この慢性関節炎の筋力トレーニングプログラムでは、進行や後退に関する情報は得られなかった。 エクササイズの強度だけは、ボルグ・スケールで7/10と定義された。 必要に応じて、より硬い抵抗バンドを分散させて、徐々に抵抗を高めていったのだろう。 この研究では、レジスタンス運動が肩や首の筋力の改善につながったかどうかは測定していない。
良い点は、国際頭痛学会(IHS)の頭痛分類に従って神経科医による診断を確立したことである。 データの欠落はなく、研究からの脱落者は1人もいなかった。
頭痛の強さがVASスケールで1.8ポイント減少したことは、通常認められている最小重要差である2ポイントをわずかに下回っている。
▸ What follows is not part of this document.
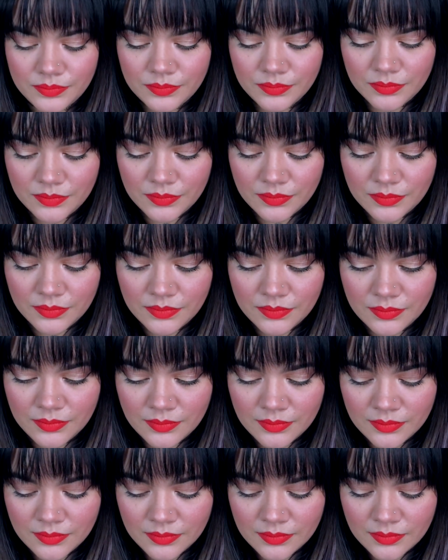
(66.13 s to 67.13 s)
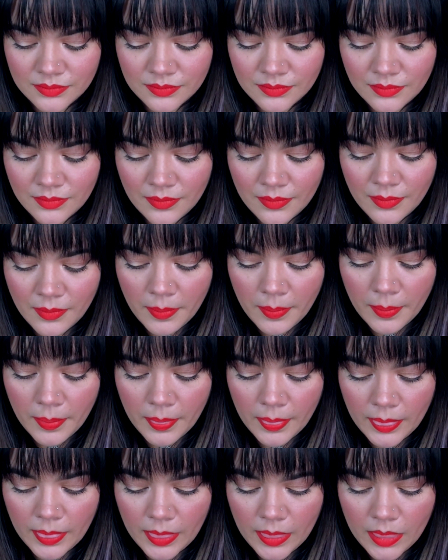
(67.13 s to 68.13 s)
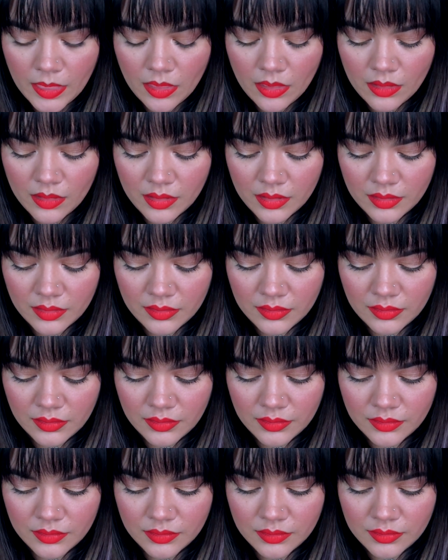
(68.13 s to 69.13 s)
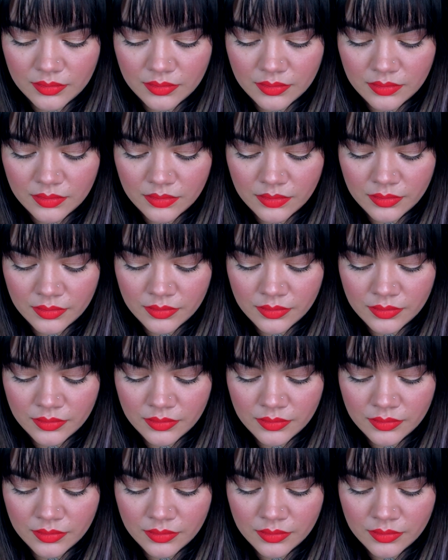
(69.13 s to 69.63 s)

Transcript: [no speech]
この研究では、慢性関節炎における筋力トレーニングを検討した。 その結果、首と肩の筋肉を強化することに重点を置いた12週間のプログラムによって、痛みの強さと持続時間が改善することがわかった。 その他の副次的転帰も改善した。 慢性的な緊張型頭痛に悩まされている人は、頚椎と肩の筋肉をターゲットにした筋力トレーニングを行うことをお勧めする。 この研究はさらに、安価な自己管理プログラムによって、頭痛の特性に重要な改善がもたらされることを示した。
神経障害性変化の有無は、Douleur Neuropathique-4 Questionnaire(DN4)で評価できる。